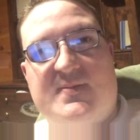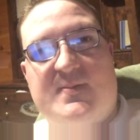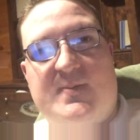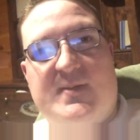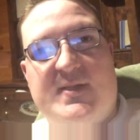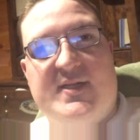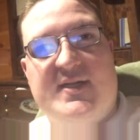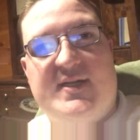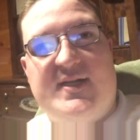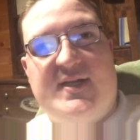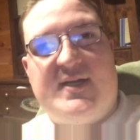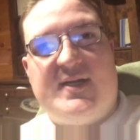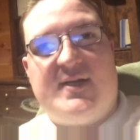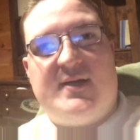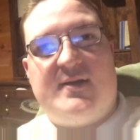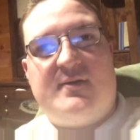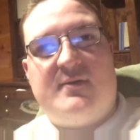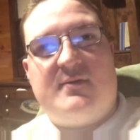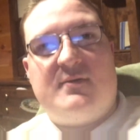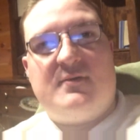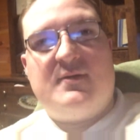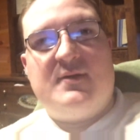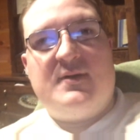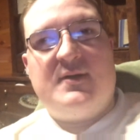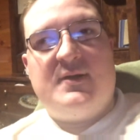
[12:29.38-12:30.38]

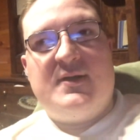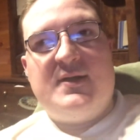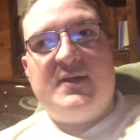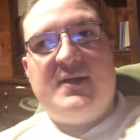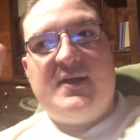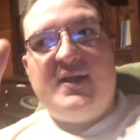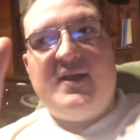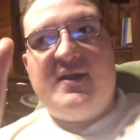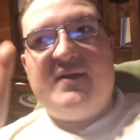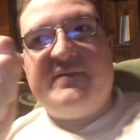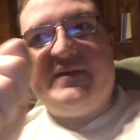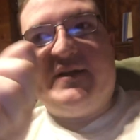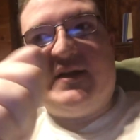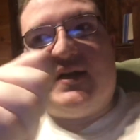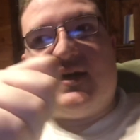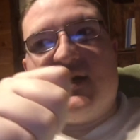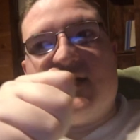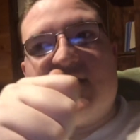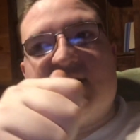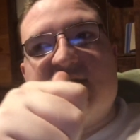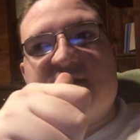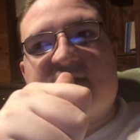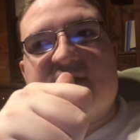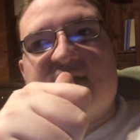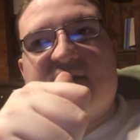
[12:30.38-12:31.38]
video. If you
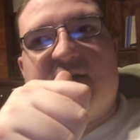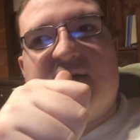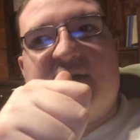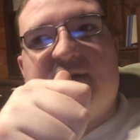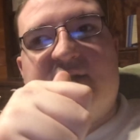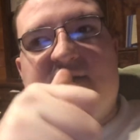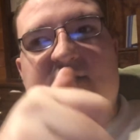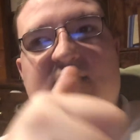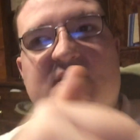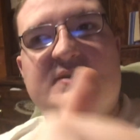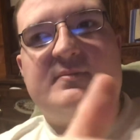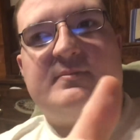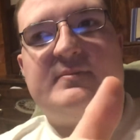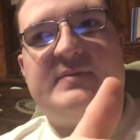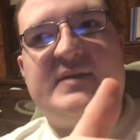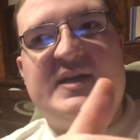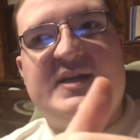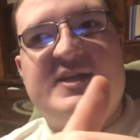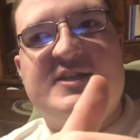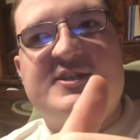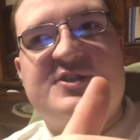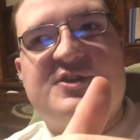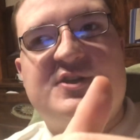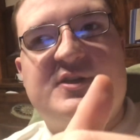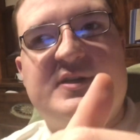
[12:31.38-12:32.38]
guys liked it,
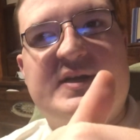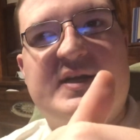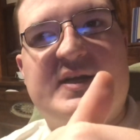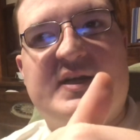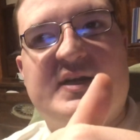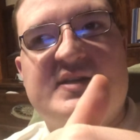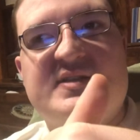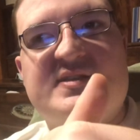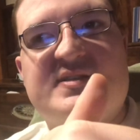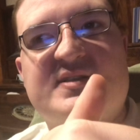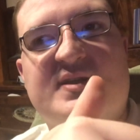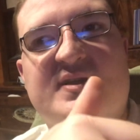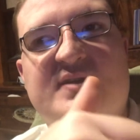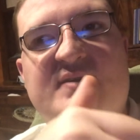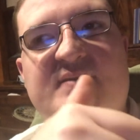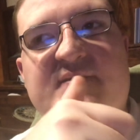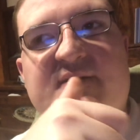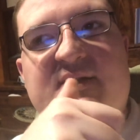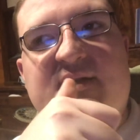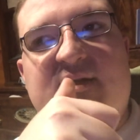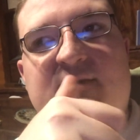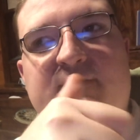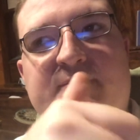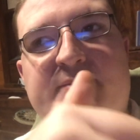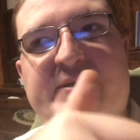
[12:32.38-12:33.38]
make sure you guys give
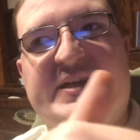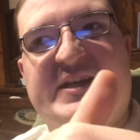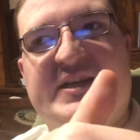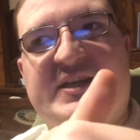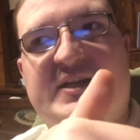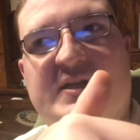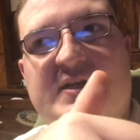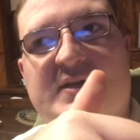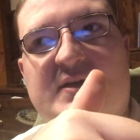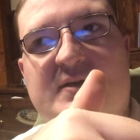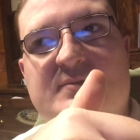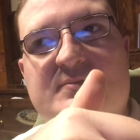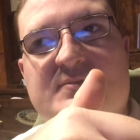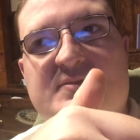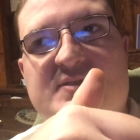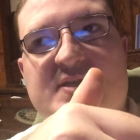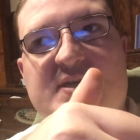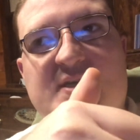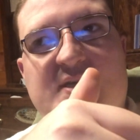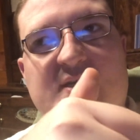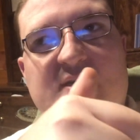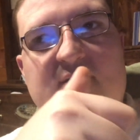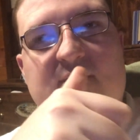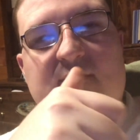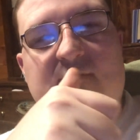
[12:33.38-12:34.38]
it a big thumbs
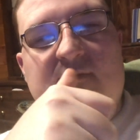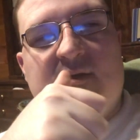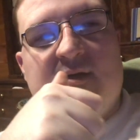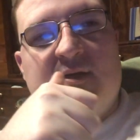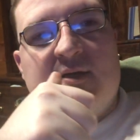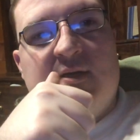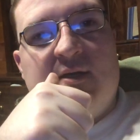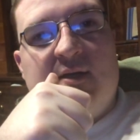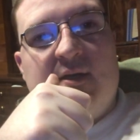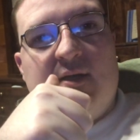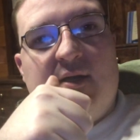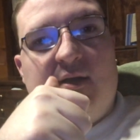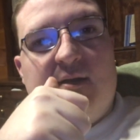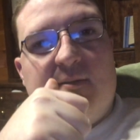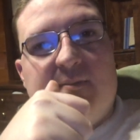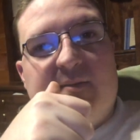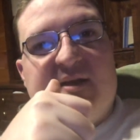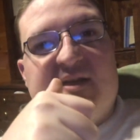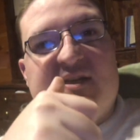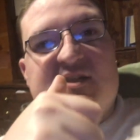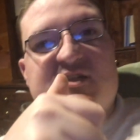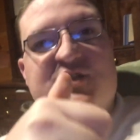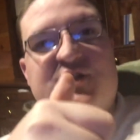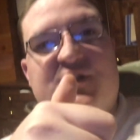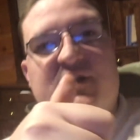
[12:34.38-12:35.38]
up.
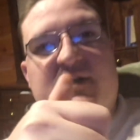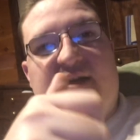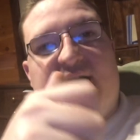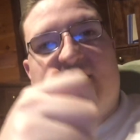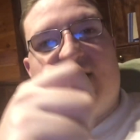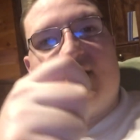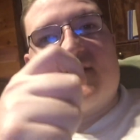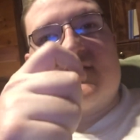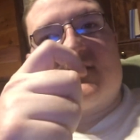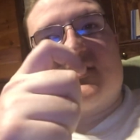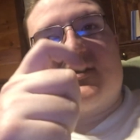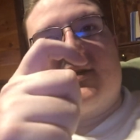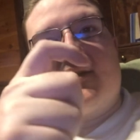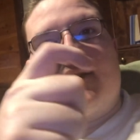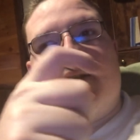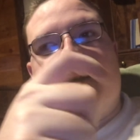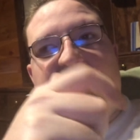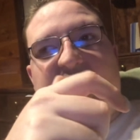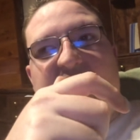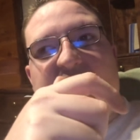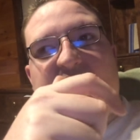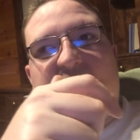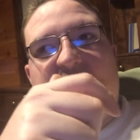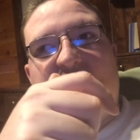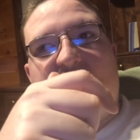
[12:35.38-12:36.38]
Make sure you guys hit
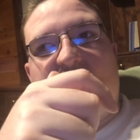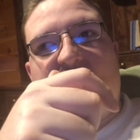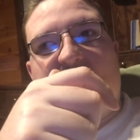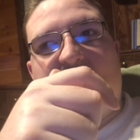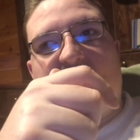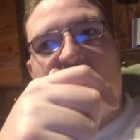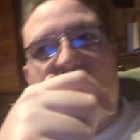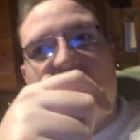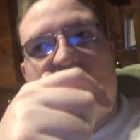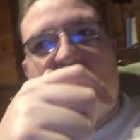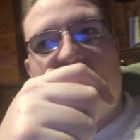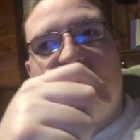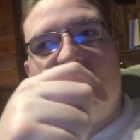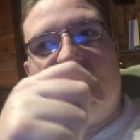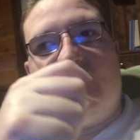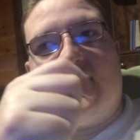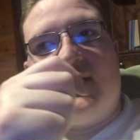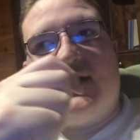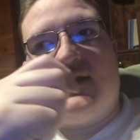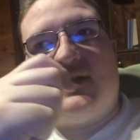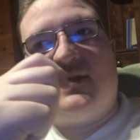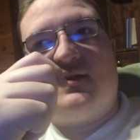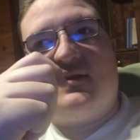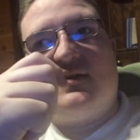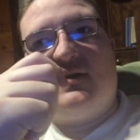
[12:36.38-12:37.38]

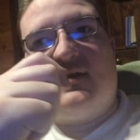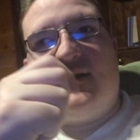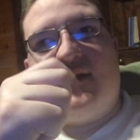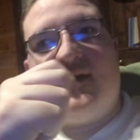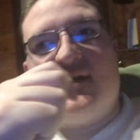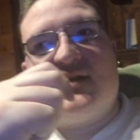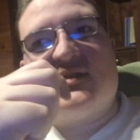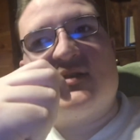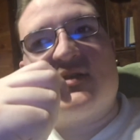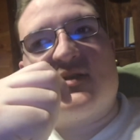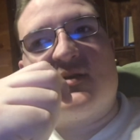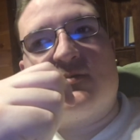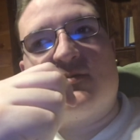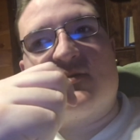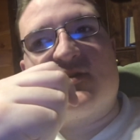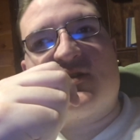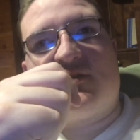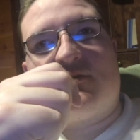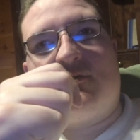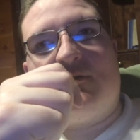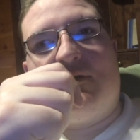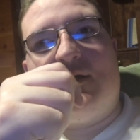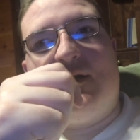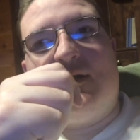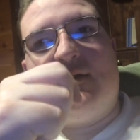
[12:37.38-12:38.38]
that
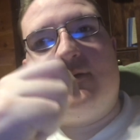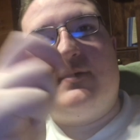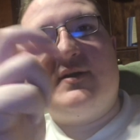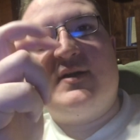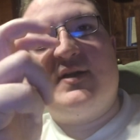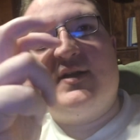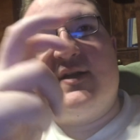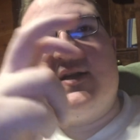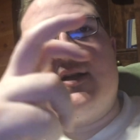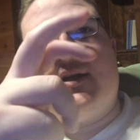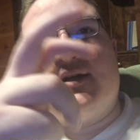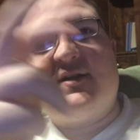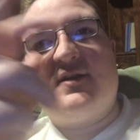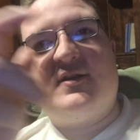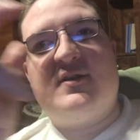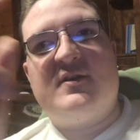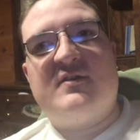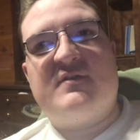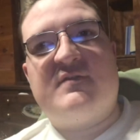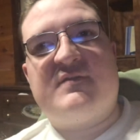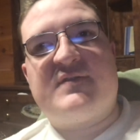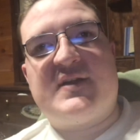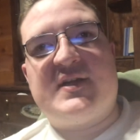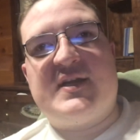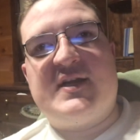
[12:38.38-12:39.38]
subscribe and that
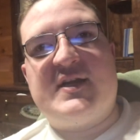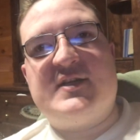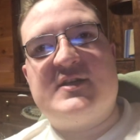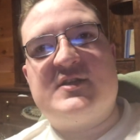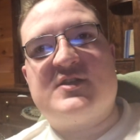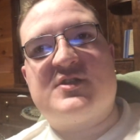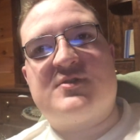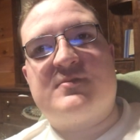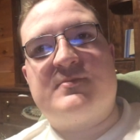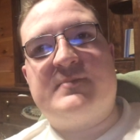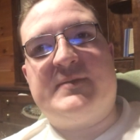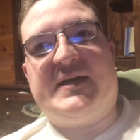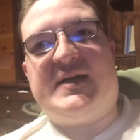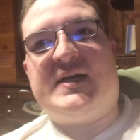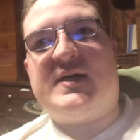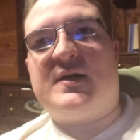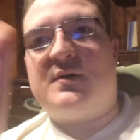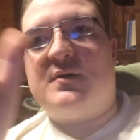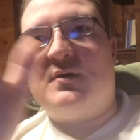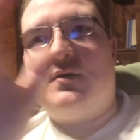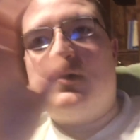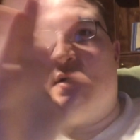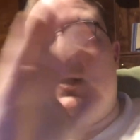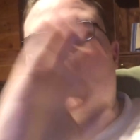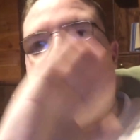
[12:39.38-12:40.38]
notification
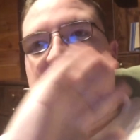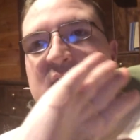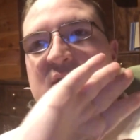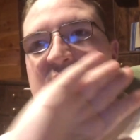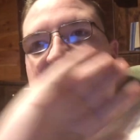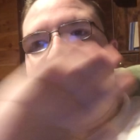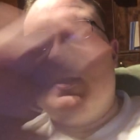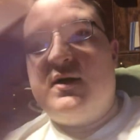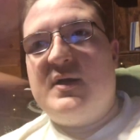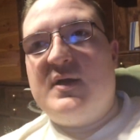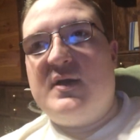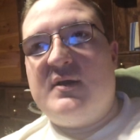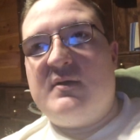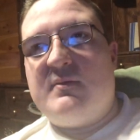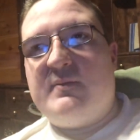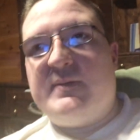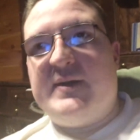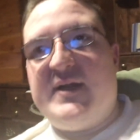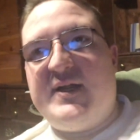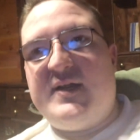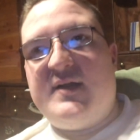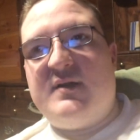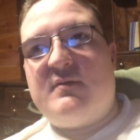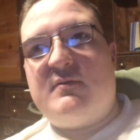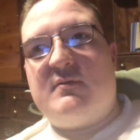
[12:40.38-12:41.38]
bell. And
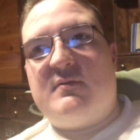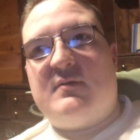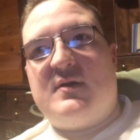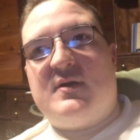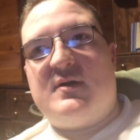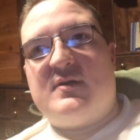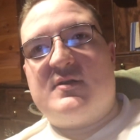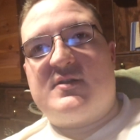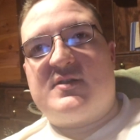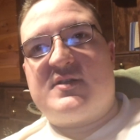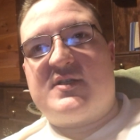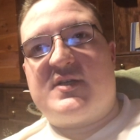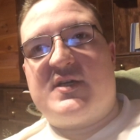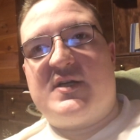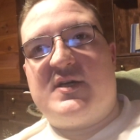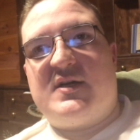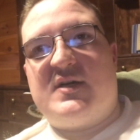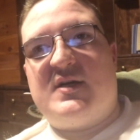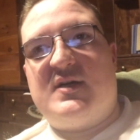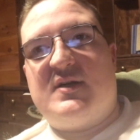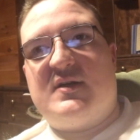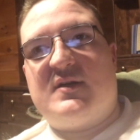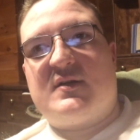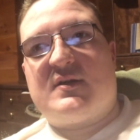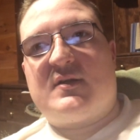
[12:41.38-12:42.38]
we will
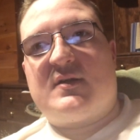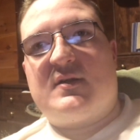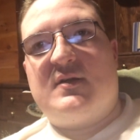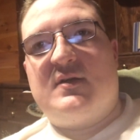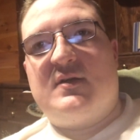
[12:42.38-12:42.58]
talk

····················

Aim of the exercise: An exact reproduction of every record above is required, with no pictures included.

Answer box:
[12:29.38-12:30.38]

[12:30.38-12:31.38]
video. If you
[12:31.38-12:32.38]
guys liked it,
[12:32.38-12:33.38]
make sure you guys give
[12:33.38-12:34.38]
it a big thumbs
[12:34.38-12:35.38]
up.
[12:35.38-12:36.38]
Make sure you guys hit
[12:36.38-12:37.38]

[12:37.38-12:38.38]
that
[12:38.38-12:39.38]
subscribe and that
[12:39.38-12:40.38]
notification
[12:40.38-12:41.38]
bell. And
[12:41.38-12:42.38]
we will
[12:42.38-12:42.58]
talk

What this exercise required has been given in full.